The semi-final, which was just two days later, saw Yugoslavia take on a strong East Germany team which contained such names as Matthias Sammer and Dariusz Wosz, both of whom would go on to represent a reunified Germany. Štimac gave the Yugoslavs the lead before Sammer equalised minutes into the second-half. Šuker scored the winner in the 70th minute to take them to the final, where they faced West Germany. Prosinečki was controversially left out of the final, which saw Boban score what many thought was the winner with just five minute until full time. But Marcel Witeczek levelled matters two minutes later and the game, after a lacklustre extra-time, went to penalties.

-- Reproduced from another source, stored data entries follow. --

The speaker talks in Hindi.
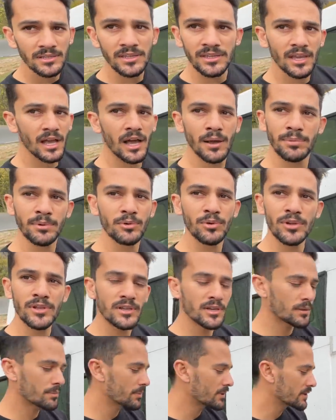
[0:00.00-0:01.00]
यहाँ पे कोई नहीं
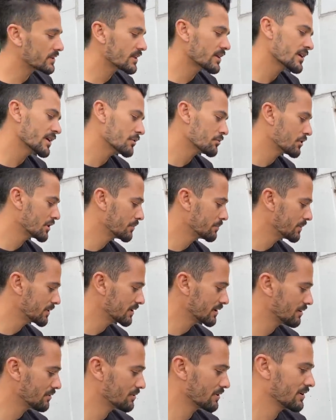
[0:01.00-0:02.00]
कर पाता ये वहीं पे
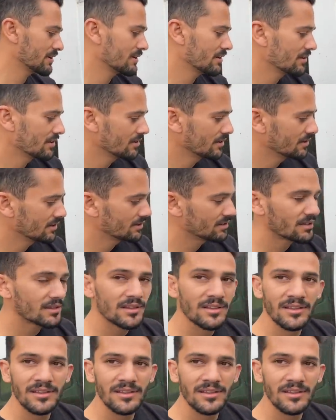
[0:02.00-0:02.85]
क्या हुआ है तो यार क्या जरूरत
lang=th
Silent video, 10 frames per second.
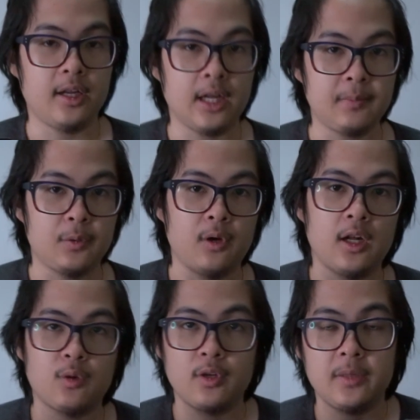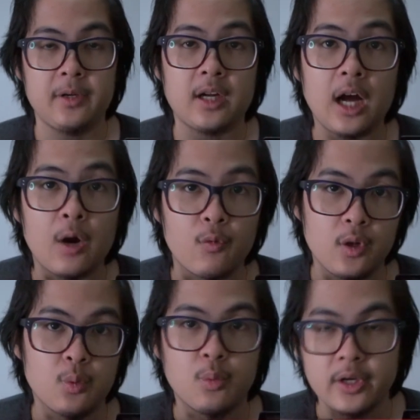นะครับแต่ว่าตัวนี้จะเป็นคาว
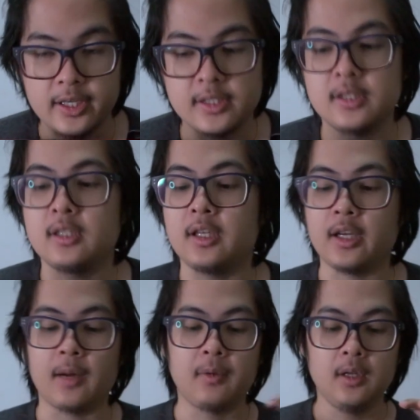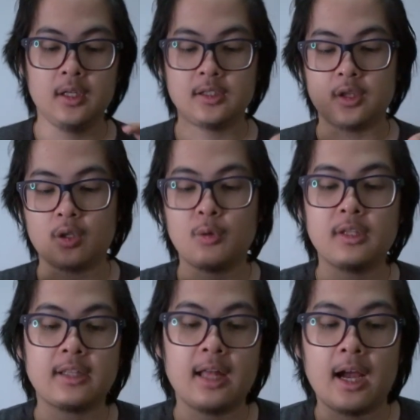รีวเวอร์เอสนะครับสองตัว
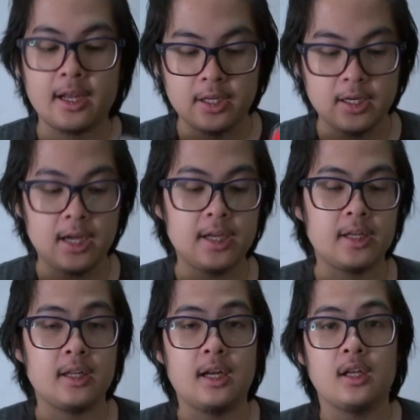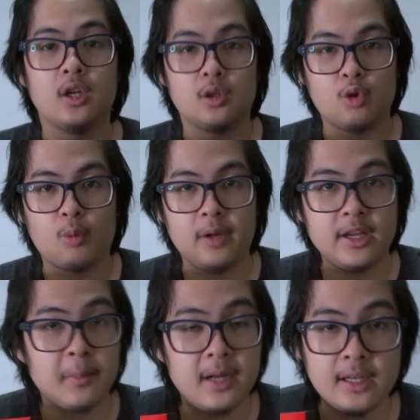แตกต่างกันยังไงนะ ตัวผมเอ
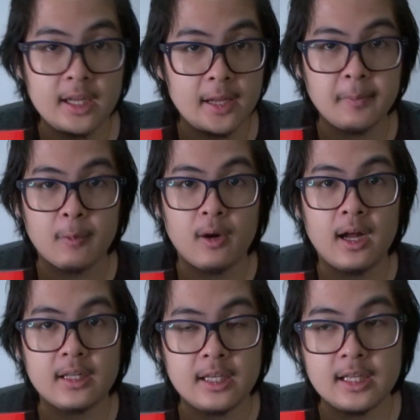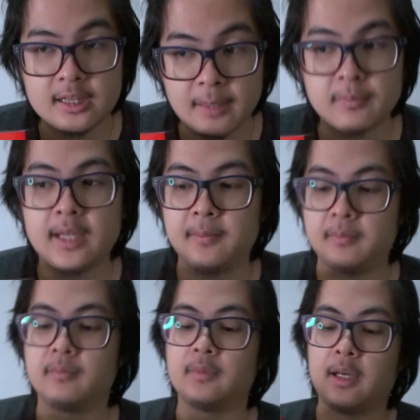งยังไม่ได้เทสแบบว่าเทสเต็
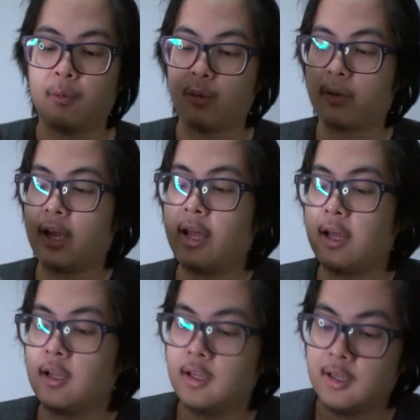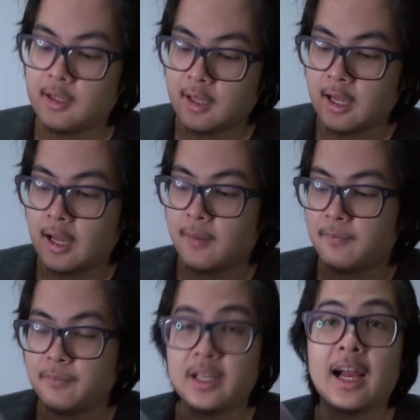มๆนะผมแค่
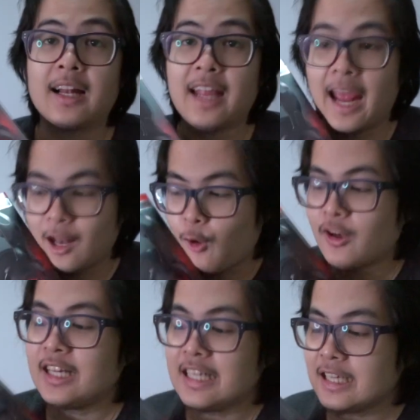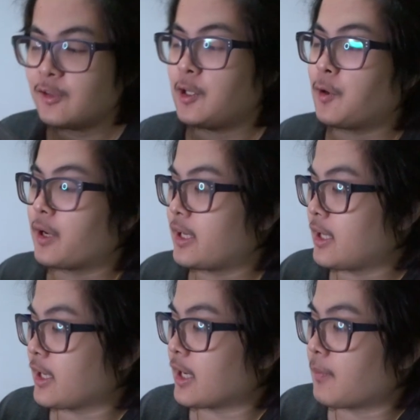มีการแกะลองนิดๆ หน่อ
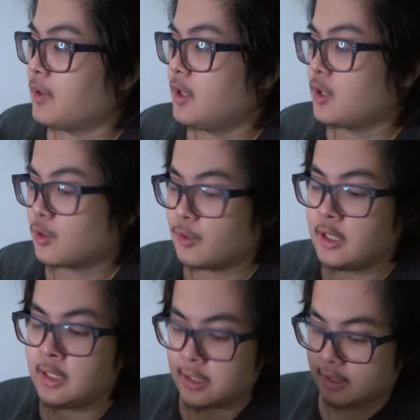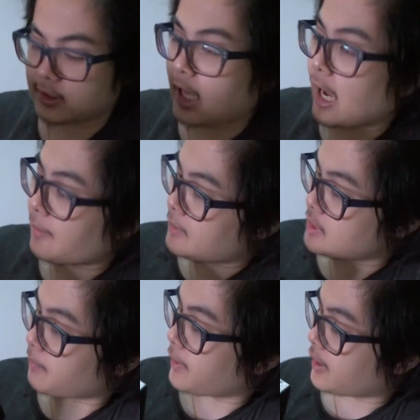ยๆนะครับตัวนี้เนี่ยสายมัน
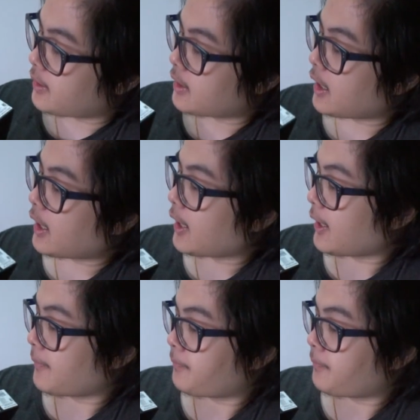จะเป็นอ่า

It says much that the scorers of spot-kicks were three Croats – Dubravko Pavličić, Šuker and Boban – while the other two, Branko Brnović and Ranko Zirojević, were Montenegrins.

Different ethnicities, but all playing for the same cause. Prosinečki was awarded the Golden Ball for best player at the competition. Celebrated back home, such was Yugoslavia’s euphoria that they stayed on to party in Chile for an extra two days. The country’s football went from strength to strength on the back of their momentous cup win. Its league regularly boasted teams in the last 16 of the European, UEFA and Cup Winners’ cups and the zenith came in 1991 when an exceptional Red Star team beat Olympique Marseille in the European Cup final – the last one before UEFA revamped the competition to become the Champions League. Had war not broken out and the country – and league – disintegrated, the shadow of what could have been looms large.

What could have been if Prosinečki, Štimac, Boban and Šuker had stayed together as a team with the Serbs Mijatović, Vladimir Jugović and Siniša Mihajlović, the Montenegrin Dejan Savićevic, Slovene Srečko Katanec and the Macedonian Darko Pančev? It’s a mouthwatering prospect and a mouthwatering team who could have, quite easily, have conquered the world.